Guitarist and composer José Antonio Rodríguez, at the 2024 Córdoba Guitar Festival.Rafael Alcaide

This is not Rodríguez’s first work for guitar and orchestra. A virtuoso of the flamenco concert sonanta, he has a long career in which, in addition to a dozen solo albums and the composition of abundant music for ballet, he has composed works such as Guajira for guitar and orchestra (1987), Wind of freedom (1990) and especially, The Blue Guitarista symphonic work in four movements, which, after its premiere in 2001, he performed again in 2015, within the Guitar Festival. On that occasion, he had the participation of the Córdoba Orchestra, conducted by Michael Thomas, while another composer, Enric Palomar, was in charge of the orchestration of the score. They are the same ones who accompany him again in this premiere, but they are not the only collaborations, so the guitarist highlights in this creation its component of overcoming individualism: “When you start, you want to be a soloist, but, with time, you realize that it is impossible to be totally autonomous.” And, although he claims authorship of the composition, he affirms that “the work is a puzzle of many people.”

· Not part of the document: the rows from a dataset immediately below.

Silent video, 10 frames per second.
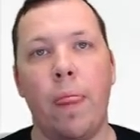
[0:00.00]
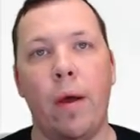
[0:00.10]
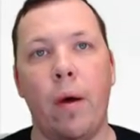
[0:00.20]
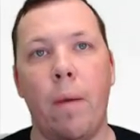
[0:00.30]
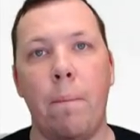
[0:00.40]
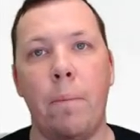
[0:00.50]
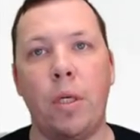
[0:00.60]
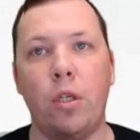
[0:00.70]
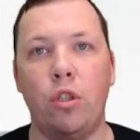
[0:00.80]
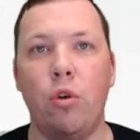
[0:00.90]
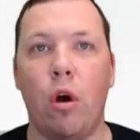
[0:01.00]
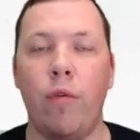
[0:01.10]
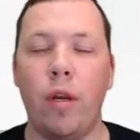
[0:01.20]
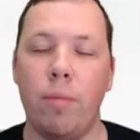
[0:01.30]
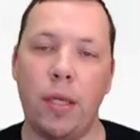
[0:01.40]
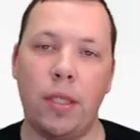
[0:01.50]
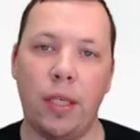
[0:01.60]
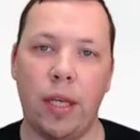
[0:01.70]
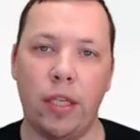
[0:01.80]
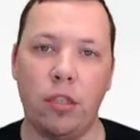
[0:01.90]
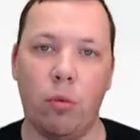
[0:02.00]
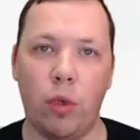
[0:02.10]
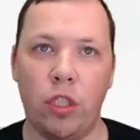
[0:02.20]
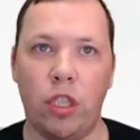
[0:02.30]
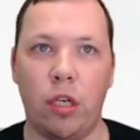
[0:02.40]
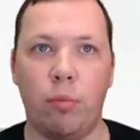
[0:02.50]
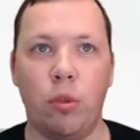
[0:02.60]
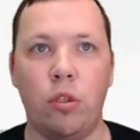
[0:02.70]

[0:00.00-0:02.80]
Because you already made the connection with SharePoint,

A moment from guitarist and composer José Antonio Rodríguez's performance at the 2024 Córdoba Guitar Festival.
A moment from guitarist and composer José Antonio Rodríguez’s performance at the 2024 Córdoba Guitar Festival.Rafael Alcaide

In its premiere, the concert, lasting more than an hour, showed this choral character, and not only because of the interaction between the guitarist and his own group with the orchestra, which was very measured, but also because of the specific interventions of some artists who added enriching nuances to a work that aspires to reflect the plural view of Romero de Torres on his Córdoba and on the flamenco that he loved. In this view, the truth of José Valencia’s singing could not be missing, who, through toná, seemed to throw a saeta at the painful figure in one of the painter’s paintings. There was also room for the lyricism of Javier Ruibal, who put himself in the skin of the artist to sing to his muses and the Guadalquivir. The dancer Lucía Ruibal was in charge of giving life to his symbolist female figures —those of his work Joys especially—infusing them with passion and movement: that of very plastic arms and musically percussive feet. Towards the end, the song by Randy López, former singer of the Cordoba rock group Mezquita, added the penultimate look.

The work composed by Rodríguez, translated to the orchestra by Enric Palomar, has the character of descriptive music with impressionistic details, and is the reflection of the intended double journey: through the city and through flamenco. The latter is revealed in all the musicality of the work, independently of its most flamenco-defined parts: the farruca and the cordobesa soleá, which acquired a special prominence. The development of the composition, with its main theme and its melodies supported by the orchestra, acquired at times a cinematic quality that is not alien to the compositional experience of its creator.


The look of Romero de Torres. Original composition by José Antonio Rodríguez. Orchestration: Enric Palomar. Cordoba Orchestra conducted by Michael Thomas. Lighting and set design: Pedro Serrano. Guitar: José Antonio Rodríguez. Second guitar: Manuel Montero. Bass: Paco Peña. Percussion: Patricio Cámara. Singing: José Valencia. Voice: Javier Ruibal. Voice: Randy López. Dance: Lucía Ruibal.